AST Datom Streams: Bytecode Performance with Semantic Preservation

The Performance Paradox

Bytecode interpreters are fast. AST interpreters are slow. This is considered a fundamental trade-off in language implementation.

But what if this trade-off is an artifact of how we represent programs, not an inherent limitation?

In datom.world, we represent ASTs as streams of immutable facts. This seemingly simple change blurs the line between bytecode and AST interpretation, unlocking a hybrid architecture that delivers bytecode-like performance while preserving full semantic queryability.

Why Bytecode is Fast

Traditional bytecode interpreters achieve high performance through four key properties:

1. Sequential Memory Access

Bytecode is a linear array. The CPU can predict and prefetch instructions. Cache lines are used efficiently:

; Python bytecode (linear)
Instruction[0]: LOAD_FAST 0
Instruction[1]: LOAD_FAST 1
Instruction[2]: BINARY_ADD
Instruction[3]: RETURN_VALUE

; Memory layout: [LOAD_FAST][LOAD_FAST][BINARY_ADD][RETURN_VALUE]
; Cache-friendly: sequential access pattern

2. Minimal Indirection

The interpreter loop directly indexes into the instruction array. No pointer chasing:

(loop [pc 0]
  (let [instruction (aget bytecode pc)]
    (execute instruction)
    (recur (inc pc))))

3. Compact Encoding

Each instruction is a dense binary representation—often just 1-3 bytes. Thousands of instructions fit in L1 cache.

4. No Pointer Chasing

Instructions are stored contiguously. No following pointers to heap-allocated objects.

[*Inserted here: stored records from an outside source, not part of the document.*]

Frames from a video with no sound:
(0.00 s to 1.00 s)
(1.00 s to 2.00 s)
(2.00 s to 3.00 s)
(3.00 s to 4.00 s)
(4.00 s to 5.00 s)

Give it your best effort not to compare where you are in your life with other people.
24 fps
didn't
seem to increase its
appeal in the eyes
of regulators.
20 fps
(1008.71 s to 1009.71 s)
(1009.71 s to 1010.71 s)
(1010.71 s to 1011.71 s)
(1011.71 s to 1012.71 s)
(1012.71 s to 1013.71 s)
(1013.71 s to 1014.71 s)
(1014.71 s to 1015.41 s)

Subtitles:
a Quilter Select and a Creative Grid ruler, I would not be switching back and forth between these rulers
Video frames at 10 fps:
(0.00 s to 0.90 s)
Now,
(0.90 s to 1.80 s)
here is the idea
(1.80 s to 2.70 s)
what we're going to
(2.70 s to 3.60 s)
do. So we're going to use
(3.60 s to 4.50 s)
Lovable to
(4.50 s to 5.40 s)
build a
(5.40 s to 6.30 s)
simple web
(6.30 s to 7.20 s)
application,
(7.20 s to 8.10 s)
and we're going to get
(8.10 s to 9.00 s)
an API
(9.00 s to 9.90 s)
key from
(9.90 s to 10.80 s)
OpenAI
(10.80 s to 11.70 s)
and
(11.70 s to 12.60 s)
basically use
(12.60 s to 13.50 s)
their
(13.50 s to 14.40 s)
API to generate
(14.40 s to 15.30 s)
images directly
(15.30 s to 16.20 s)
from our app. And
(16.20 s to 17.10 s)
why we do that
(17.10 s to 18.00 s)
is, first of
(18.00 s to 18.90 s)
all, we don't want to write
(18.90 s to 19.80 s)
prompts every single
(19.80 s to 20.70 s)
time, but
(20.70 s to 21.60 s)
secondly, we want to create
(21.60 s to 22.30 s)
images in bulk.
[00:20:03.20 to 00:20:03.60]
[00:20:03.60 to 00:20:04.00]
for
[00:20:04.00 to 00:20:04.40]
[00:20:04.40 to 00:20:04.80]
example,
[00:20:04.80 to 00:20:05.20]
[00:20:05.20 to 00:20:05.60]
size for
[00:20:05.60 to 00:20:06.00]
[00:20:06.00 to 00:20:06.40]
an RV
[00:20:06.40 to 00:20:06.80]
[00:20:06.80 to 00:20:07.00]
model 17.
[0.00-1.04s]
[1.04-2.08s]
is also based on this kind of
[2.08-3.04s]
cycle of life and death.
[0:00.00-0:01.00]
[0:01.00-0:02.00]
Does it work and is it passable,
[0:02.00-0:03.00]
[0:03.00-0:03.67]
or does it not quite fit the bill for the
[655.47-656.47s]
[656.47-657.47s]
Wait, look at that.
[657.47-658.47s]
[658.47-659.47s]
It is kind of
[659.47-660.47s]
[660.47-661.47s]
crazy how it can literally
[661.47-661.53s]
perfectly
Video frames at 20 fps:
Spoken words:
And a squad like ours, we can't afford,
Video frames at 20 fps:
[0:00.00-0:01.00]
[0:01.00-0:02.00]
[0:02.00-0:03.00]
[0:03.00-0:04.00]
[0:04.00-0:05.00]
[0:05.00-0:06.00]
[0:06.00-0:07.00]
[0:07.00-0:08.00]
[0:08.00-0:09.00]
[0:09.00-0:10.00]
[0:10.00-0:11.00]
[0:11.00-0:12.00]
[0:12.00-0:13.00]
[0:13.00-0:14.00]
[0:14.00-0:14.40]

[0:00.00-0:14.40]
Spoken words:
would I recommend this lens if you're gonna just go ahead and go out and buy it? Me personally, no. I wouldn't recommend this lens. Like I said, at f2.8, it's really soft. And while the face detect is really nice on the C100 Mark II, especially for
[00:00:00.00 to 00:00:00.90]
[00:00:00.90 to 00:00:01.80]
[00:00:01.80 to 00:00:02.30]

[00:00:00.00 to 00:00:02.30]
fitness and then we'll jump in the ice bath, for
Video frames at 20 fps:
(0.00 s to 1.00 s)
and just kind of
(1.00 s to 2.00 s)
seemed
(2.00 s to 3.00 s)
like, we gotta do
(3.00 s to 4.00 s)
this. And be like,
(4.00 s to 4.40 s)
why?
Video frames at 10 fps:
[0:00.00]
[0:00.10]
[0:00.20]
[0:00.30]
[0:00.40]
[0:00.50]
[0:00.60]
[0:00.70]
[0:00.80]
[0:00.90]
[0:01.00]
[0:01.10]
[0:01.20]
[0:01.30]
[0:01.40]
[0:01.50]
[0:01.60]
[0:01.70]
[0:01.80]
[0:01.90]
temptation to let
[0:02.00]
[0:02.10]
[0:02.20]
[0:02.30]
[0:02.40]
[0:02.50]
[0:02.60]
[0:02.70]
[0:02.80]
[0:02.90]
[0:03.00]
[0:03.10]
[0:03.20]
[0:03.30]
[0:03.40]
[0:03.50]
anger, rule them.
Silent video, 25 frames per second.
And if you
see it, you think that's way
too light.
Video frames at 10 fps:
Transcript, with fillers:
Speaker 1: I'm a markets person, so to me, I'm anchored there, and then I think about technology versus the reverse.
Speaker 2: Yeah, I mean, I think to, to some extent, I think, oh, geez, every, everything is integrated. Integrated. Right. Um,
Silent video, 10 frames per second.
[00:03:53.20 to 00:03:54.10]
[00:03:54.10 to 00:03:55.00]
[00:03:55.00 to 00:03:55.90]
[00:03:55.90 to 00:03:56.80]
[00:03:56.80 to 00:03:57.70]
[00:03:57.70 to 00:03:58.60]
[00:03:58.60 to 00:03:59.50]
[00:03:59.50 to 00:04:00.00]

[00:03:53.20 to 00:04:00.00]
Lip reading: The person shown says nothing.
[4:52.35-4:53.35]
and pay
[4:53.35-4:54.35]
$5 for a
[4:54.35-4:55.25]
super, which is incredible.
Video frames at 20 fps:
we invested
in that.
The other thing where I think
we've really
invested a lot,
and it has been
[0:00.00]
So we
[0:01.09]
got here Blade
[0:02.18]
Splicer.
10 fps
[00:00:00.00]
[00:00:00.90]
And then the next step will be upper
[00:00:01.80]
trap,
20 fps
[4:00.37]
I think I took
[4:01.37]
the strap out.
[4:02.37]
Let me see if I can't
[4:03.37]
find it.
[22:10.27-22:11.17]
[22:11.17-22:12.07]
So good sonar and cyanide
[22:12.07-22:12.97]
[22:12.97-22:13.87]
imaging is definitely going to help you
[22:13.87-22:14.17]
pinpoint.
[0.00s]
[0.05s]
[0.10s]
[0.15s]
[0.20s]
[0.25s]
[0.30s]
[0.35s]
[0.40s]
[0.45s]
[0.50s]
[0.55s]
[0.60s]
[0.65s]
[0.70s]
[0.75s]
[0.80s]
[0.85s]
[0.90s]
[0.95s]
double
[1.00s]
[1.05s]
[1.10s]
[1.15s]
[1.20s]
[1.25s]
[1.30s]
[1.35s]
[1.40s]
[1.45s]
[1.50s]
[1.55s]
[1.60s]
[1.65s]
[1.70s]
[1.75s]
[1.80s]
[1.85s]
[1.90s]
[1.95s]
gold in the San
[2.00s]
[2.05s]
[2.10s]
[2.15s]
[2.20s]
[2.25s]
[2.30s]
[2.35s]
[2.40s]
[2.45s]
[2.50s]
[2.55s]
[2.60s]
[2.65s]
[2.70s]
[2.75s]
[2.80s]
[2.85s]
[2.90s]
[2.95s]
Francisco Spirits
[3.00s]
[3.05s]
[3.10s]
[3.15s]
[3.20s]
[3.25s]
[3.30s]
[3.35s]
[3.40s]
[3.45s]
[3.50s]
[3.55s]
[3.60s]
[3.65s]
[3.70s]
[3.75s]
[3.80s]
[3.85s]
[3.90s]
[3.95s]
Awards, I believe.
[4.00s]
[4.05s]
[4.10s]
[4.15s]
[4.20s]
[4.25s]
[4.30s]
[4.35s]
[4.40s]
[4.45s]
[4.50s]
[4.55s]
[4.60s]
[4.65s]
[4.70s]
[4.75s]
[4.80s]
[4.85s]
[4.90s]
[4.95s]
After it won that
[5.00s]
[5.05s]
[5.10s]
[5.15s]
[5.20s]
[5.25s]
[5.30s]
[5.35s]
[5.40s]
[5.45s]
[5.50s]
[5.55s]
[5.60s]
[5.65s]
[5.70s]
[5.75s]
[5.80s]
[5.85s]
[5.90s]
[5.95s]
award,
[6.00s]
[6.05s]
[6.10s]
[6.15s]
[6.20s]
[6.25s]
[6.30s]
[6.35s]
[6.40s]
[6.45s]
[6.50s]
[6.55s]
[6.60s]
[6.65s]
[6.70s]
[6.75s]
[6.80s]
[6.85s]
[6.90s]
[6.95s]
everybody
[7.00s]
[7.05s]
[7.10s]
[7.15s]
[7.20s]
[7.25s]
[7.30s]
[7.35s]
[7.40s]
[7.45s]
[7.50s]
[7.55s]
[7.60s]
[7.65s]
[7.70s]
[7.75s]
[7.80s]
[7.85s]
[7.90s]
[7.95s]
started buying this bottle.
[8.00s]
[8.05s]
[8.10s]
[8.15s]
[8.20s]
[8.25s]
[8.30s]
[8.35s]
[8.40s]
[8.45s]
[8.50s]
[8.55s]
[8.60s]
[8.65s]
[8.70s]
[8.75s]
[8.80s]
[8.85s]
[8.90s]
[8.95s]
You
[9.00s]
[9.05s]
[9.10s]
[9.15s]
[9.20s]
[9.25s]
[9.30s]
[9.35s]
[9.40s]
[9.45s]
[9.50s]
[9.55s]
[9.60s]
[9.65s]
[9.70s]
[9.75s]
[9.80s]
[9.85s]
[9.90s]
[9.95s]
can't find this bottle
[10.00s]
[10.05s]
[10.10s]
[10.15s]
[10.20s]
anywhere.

Why AST Interpretation is Slow

Traditional AST interpreters suffer from the opposite characteristics:

1. Random Memory Access

AST nodes are scattered across the heap. Traversing a tree means jumping between distant memory locations:

; AST nodes scattered in heap
Node A @ 0x1000  →  Node B @ 0x5000  →  Node C @ 0x2000
                ↓
             Node D @ 0x8000

; Cache-hostile: each traversal step likely a cache miss

2. Pointer Chasing

Each parent→child traversal requires dereferencing a pointer. Modern CPUs cannot predict these patterns:

;; Traditional AST walk
(defn eval-ast [node]
  (case (:type node)
    :application
    (let [fn (eval-ast (:operator node))    ; Pointer chase
          args (map eval-ast (:operands node))] ; More pointer chases
      (apply fn args))))

3. Verbose Structures

Each AST node is a full object or map with metadata, type tags, source locations. A simple addition might be 100+ bytes.

4. Recursive Traversal

Function call overhead for visiting each node. Stack frames, register spills, return address management.

The Hidden Assumption

The bytecode-vs-AST trade-off assumes a fundamental dichotomy:

  • Bytecode: Fast execution, erased semantics, opaque to introspection
  • AST: Slow execution, rich semantics, fully queryable

But this assumes bytecode must erase semantics and ASTs must be tree structures.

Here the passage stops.